Many people are talking about holding some officers responsible for the murder of a man in Minnesota recently. I think that would be good, but am exceedingly wary of the “few bad apples” line of reasoning that often goes with my white friends being upset at stuff like this. There is a tendency for people to want things to be about individual responsibility, and I don’t want to discount that, but it needs to be balanced with the role of the systems themselves.
To an unhealthy degree we have collectively abdicated much responsibility and accountability to others, but it is also a necessary thing to some extent if we want to maintain much of our modern lifestyle, therefor it behooves us to understand that we don’t just abdicate these responsibilities to people at the tops of organizational hierarchies, but to also to systems that we collectively put in place, or allow to be in place, these machanistic systems can supersede the humans at their helm. The police chief can’t change the nature of the ship he steers all that much, and neither can the officers.

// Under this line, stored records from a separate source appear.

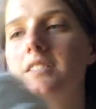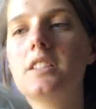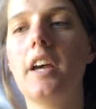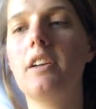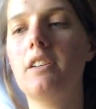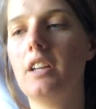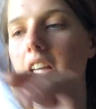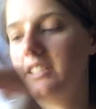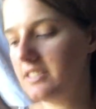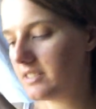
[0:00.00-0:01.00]
So
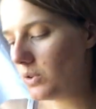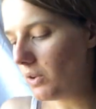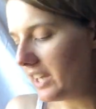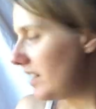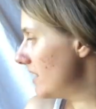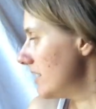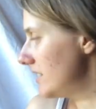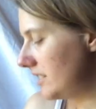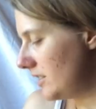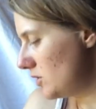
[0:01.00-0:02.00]
it's quite
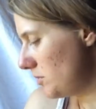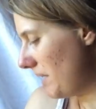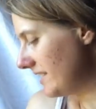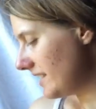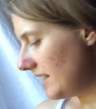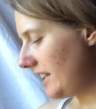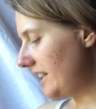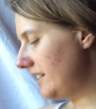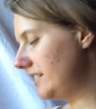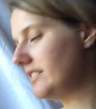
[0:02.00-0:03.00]
a dramatically,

But we as individuals outside of the system have some power if we see the system for what it is. The person who called the cops in this situation in MN, fault lies with them. The lady in NY who, a couple days earlier, called the cops on the bird watcher; same. She did wrong in calling the police, but ironically she did what she did probably because she instinctively knew that the police were for her a tool of oppression that she had some power to wield.
Understanding the systems is important and powerful.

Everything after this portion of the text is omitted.